Deputy Attorney General Rod Rosenstein, who appointed special counsel Robert Mueller to investigate Russian interference in the 2016 presidential election, said goodbye to the Justice Department on Thursday.
“Justice is in good hands,” Rosenstein told a packed crowd of current and former department officials, friends and well-wishers gathered in the department’s Great Hall.
While not directly mentioning the Russia investigation he led for nearly two years or some of its more controversial moments, the deputy attorney general said Thursday that it’s “most important to follow the rules when the stakes are highest.”
Rosenstein’s farewell celebration came two years to the day after the firing of FBI Director James Comey by President Donald Trump that led to Mueller’s appointment.
At the gathering, Rosenstein extolled the work of federal prosecutors, the power they wield and how “allegations carry severe consequences.”
“The rule of law requires us to tune out the news cycle,” Rosenstein said, mentioning the importance of prosecutors avoiding “confirmation bias” and how the “most dramatic moments may have very little impact” at the end of the day.
Thursday’s event for Rosenstein was something of a “who’s who” of high-profile characters within the Trump administration, including Attorney General William Barr, former Attorney General Jeff Sessions and former White House Counsel Donald McGahn – a central witness in Mueller’s obstruction of justice investigation against Trump.
Barr praised Rosenstein’s “exceptional intelligence” and “upbeat spirit,” joking that a debate has been raging about whether he or Rosenstein can make the most “deadpan expression” – a reference to their faces at Barr’s news conference prior to the Mueller report’s release.
Sessions praised his deputy for steering the department through tough times, noting that Rosenstein didn’t ask to oversee the “so-called collusion investigation,” but “the baby fell to Rod” – a nod to Barr calling the Mueller report “my baby” while testifying before lawmakers last week.
“Things were often a bit not normal,” Sessions added, recounting a dinner last year he and Rosenstein had in the midst of one of Trump’s flare-ups.

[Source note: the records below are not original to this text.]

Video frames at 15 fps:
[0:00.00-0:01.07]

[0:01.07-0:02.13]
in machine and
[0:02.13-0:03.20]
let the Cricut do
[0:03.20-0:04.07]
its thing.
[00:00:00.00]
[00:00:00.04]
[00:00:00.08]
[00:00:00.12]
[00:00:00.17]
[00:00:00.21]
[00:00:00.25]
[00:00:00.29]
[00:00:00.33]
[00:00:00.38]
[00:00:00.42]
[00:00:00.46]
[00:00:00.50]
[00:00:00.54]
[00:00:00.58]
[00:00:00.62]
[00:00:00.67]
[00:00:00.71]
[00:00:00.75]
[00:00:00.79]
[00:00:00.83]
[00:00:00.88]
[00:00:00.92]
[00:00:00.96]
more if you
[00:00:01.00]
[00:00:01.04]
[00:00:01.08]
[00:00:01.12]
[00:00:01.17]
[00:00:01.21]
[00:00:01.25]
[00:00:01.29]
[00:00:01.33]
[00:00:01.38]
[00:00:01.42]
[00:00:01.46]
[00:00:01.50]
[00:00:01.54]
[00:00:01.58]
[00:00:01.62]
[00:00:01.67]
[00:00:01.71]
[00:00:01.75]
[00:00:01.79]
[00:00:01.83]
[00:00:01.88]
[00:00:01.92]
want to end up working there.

He quipped, “Our run exceeded my expectations – considerably!”
After nearly 30 years of service in various roles at the Justice Department, Rosenstein became a household name over the last two years of overseeing the Russia probe, while also supervising the FBI and US attorney’s offices, and managing a hefty portfolio of the criminal and national security divisions within the broader department.

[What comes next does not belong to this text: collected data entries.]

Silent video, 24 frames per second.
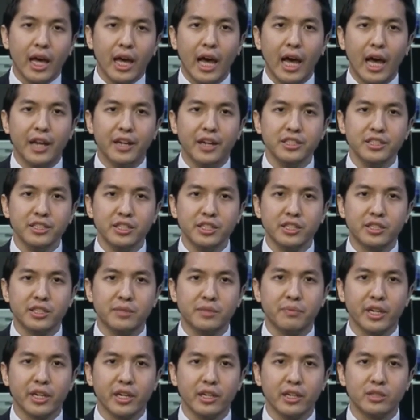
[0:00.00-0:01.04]
and this is
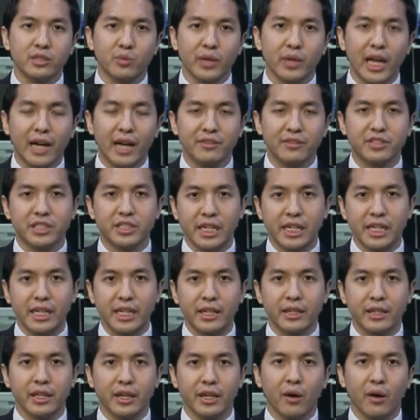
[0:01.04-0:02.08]
because we have
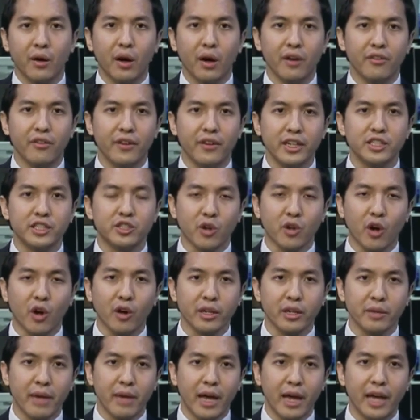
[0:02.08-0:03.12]
seen a very
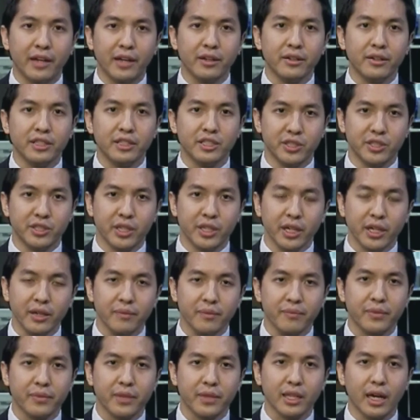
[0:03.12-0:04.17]
strong demand this year,
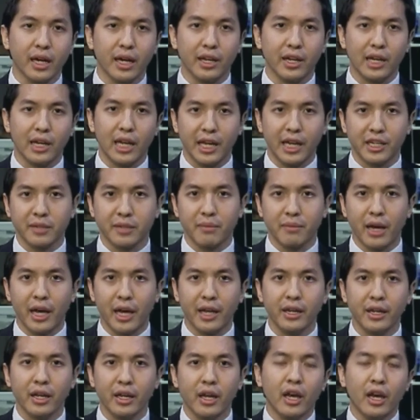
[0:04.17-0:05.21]
underlying
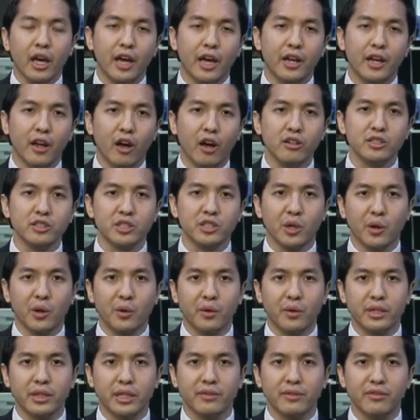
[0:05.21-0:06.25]
demand, and
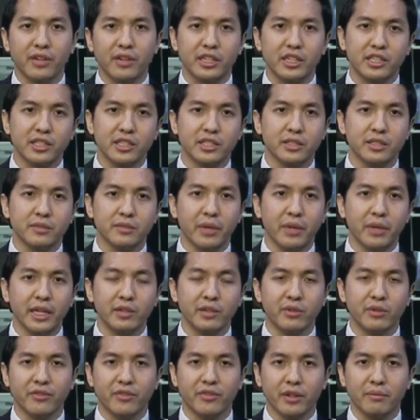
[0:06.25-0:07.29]
also the inflation is being
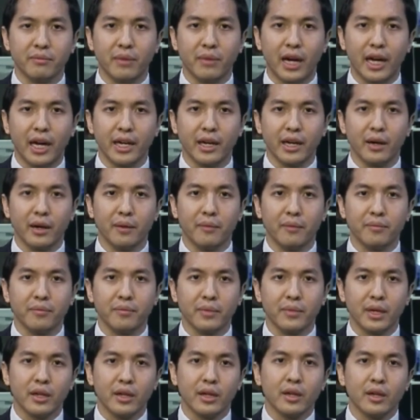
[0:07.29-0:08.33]
driven by a
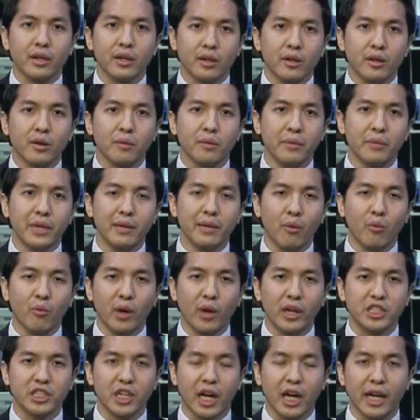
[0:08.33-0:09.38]
minimum
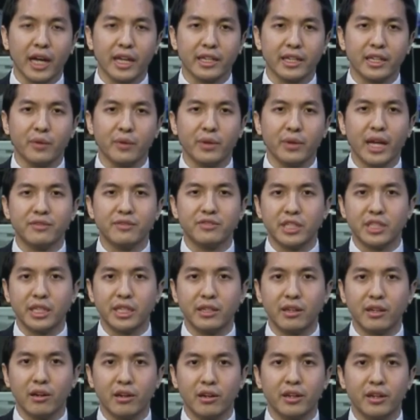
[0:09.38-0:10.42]
wage hike that we have
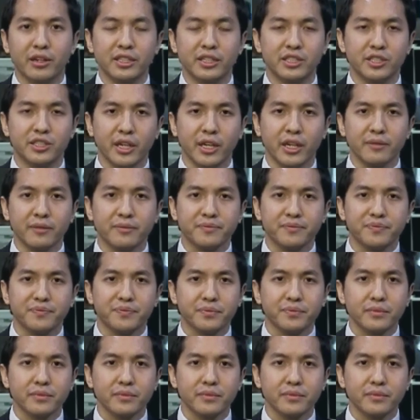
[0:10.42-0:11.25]
seen earlier this year.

At the same time, the lifelong Republican fended off months of attacks from Trump’s GOP allies about his handling of the Russia investigation, frequently dealing with squabbles over access to classified documents and other rarely shared materials – all of which culminated in a small but vocal group of lawmakers laying the initial steps for his impeachment last year. The effort to oust him proved unsuccessful but it served as emblematic of the pressure cooker environment he often faced.
Rosenstein has not publicly announced what he’ll be doing next. The nomination of his successor, Jeffrey Rosen, was successfully voted out of the Senate Judiciary Committee along party lines Thursday morning and awaits confirmation from the full Senate.

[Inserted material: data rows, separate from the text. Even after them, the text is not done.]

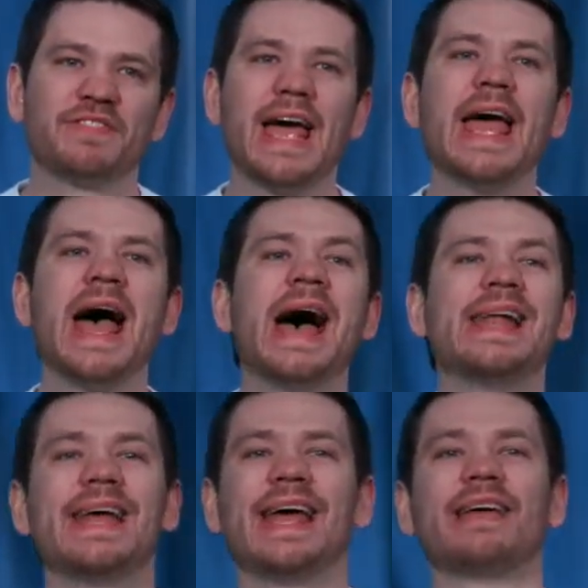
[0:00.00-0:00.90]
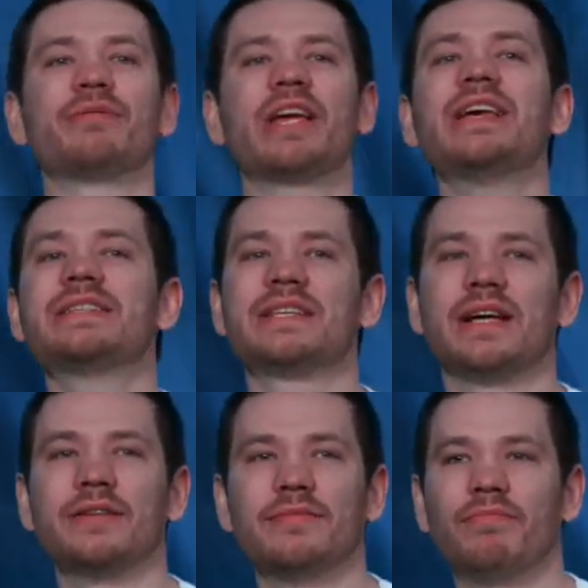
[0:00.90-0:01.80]
they had a
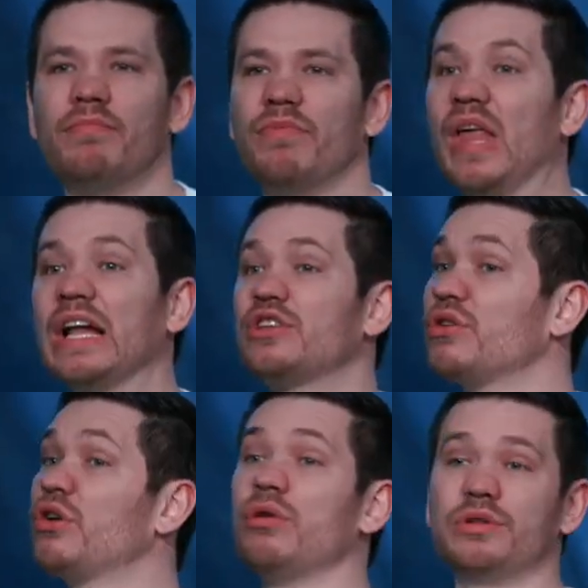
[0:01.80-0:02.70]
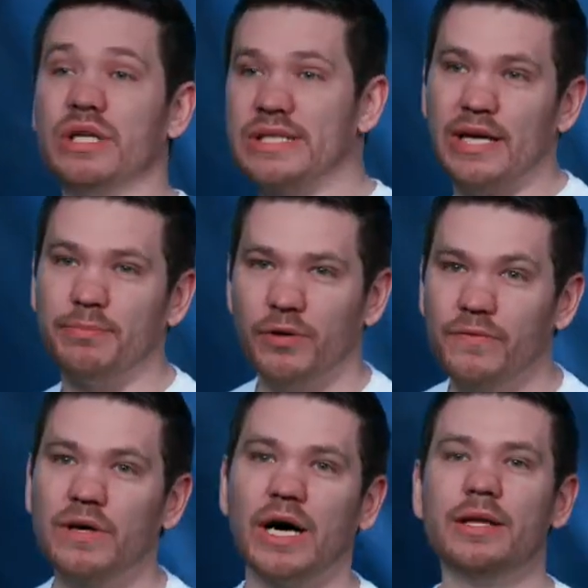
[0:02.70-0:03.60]
reason not to go to the
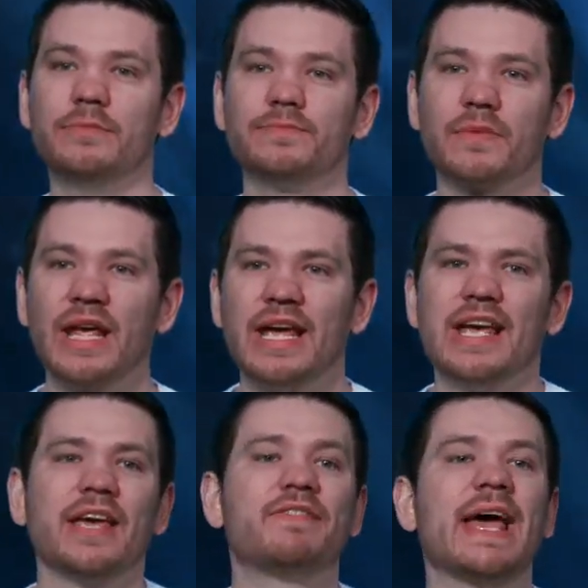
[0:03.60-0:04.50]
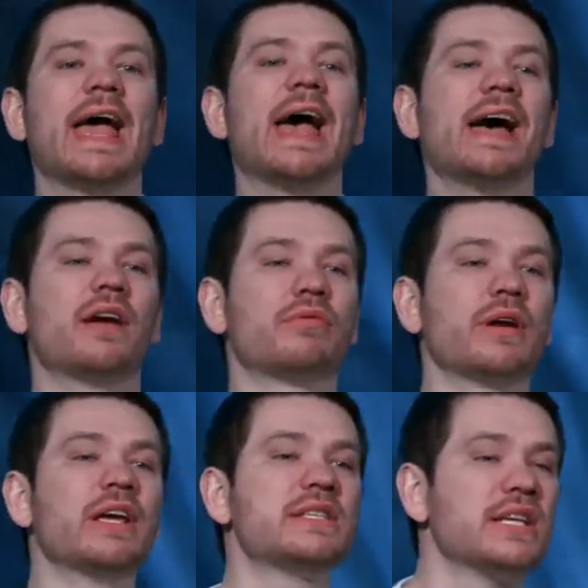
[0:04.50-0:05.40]
temple of God, if they had a
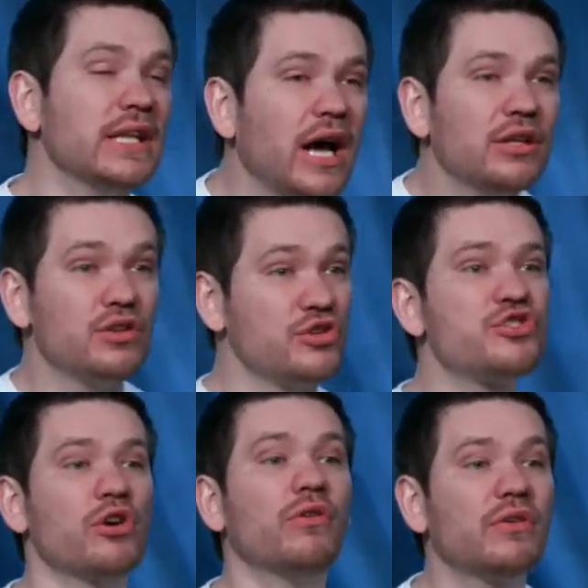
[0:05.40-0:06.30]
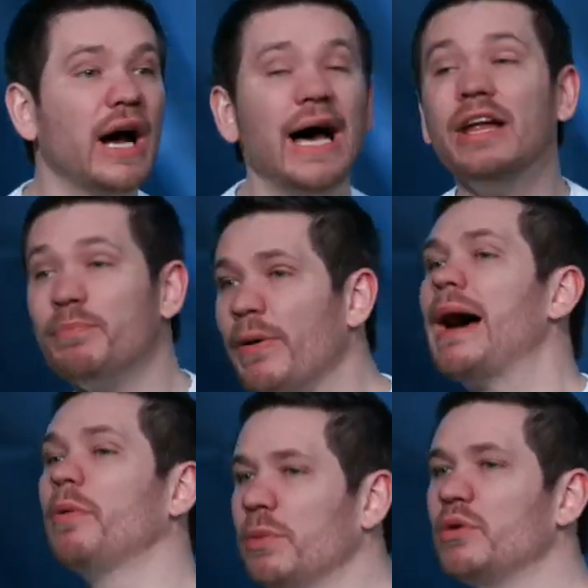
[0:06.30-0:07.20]
reason not to serve God, it
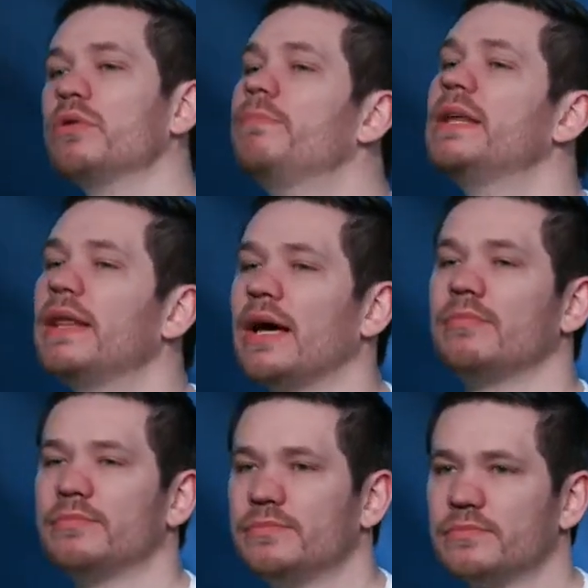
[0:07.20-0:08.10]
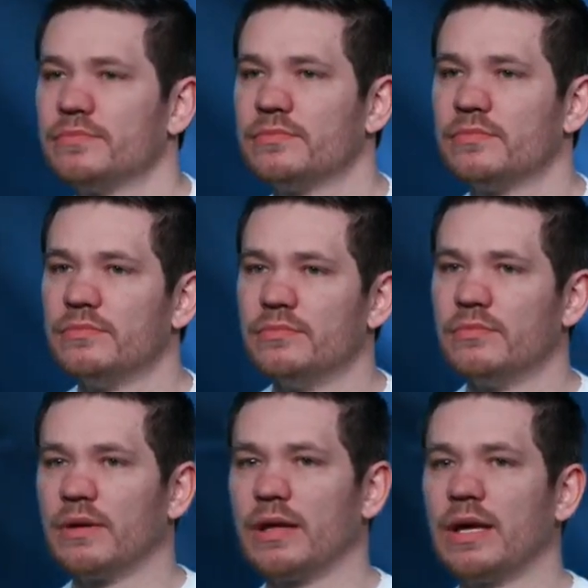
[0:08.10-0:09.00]
probably would be them.
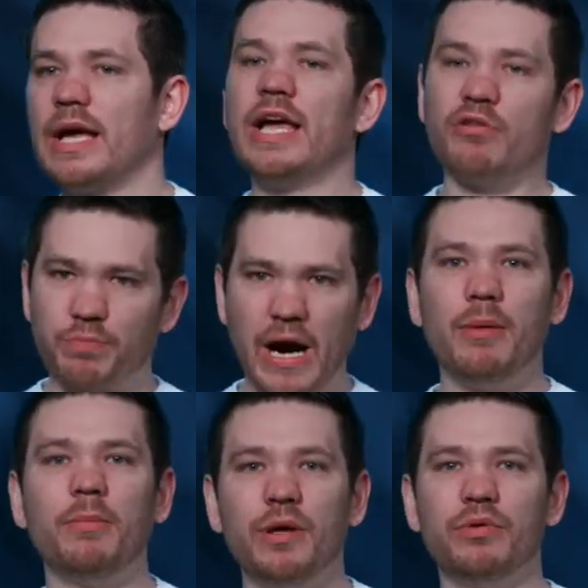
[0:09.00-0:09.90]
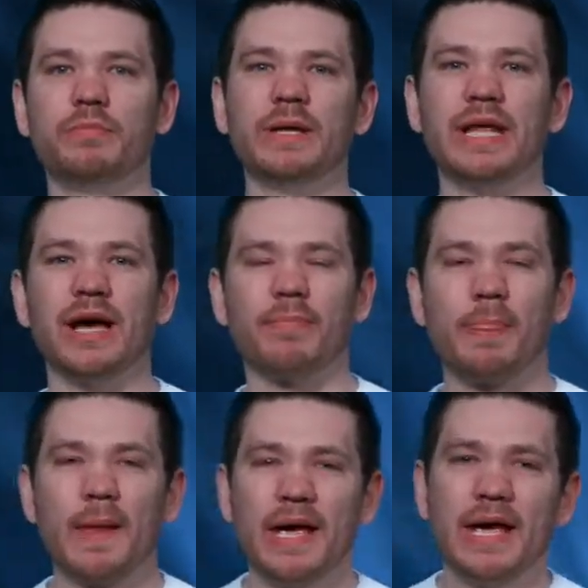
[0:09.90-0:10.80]
It probably would be them.
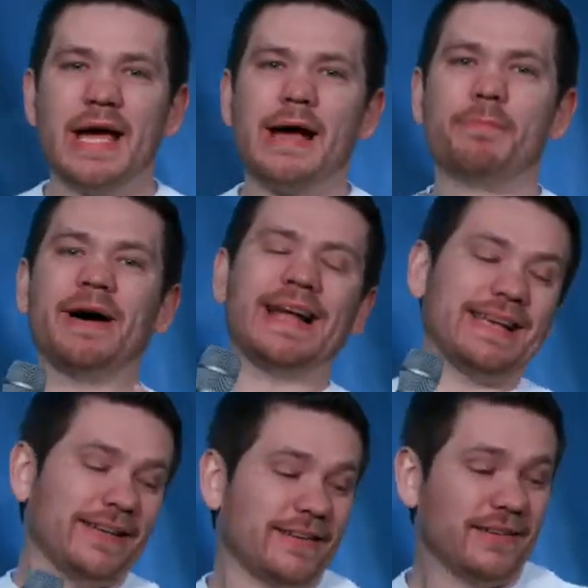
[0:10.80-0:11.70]
But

Filling the shoes of Sessions – who’d stepped aside from overseeing the Russia investigation given his role as a Trump campaign surrogate – Rosenstein had been on the job as the No. 2 for only two weeks before the President ordered him to write a memo justifying firing Comey.
He complied, but in a chaotic week that followed, Rosenstein was upset that the memo was initially portrayed by the White House as the reason for Comey’s termination and, according to some former FBI officials, Rosenstein mused about wearing a wire to record the President and ousting Trump from office through the 25th Amendment – dramatic steps that were never acted on and episodes Rosenstein has said were mischaracterized, but when later made public almost cost him his job.
In the end, he appointed Mueller as special counsel, and then sat for an interview – teeing up what would prove to be his delicate two-year balance as both witness and supervisor of the special counsel’s investigation into possible obstruction of justice.
Trump’s temper periodically flared against Rosenstein, dismissing him at times as merely the “deputy” who appointed Mueller “from Baltimore” (though he’s from Philadelphia) and tweeting out a picture of him behind bars.
Republicans on Capitol Hill also regularly took him to task in Trump’s defense, and he fought back – warning that the Justice Department was “not going to be extorted” amid the threats that he could be impeached.
Rosenstein, nevertheless, in his resignation letter to Trump, spoke fondly of the President’s “courtesy and humor” in their personal conversations.
And ultimately, Mueller did not reach a decision about whether Trump had obstructed justice, but Rosenstein helped clear the President, agreeing with Barr’s assessment that the evidence wasn’t sufficient to establish a prosecutable crime.
“It’s not our job to render conclusive factual findings,” Rosenstein said in a fiery speech last month, defending his handling of the investigation. “We just decide whether it is appropriate to file criminal charges.”
CNN’s Caroline Kelly contributed to this report.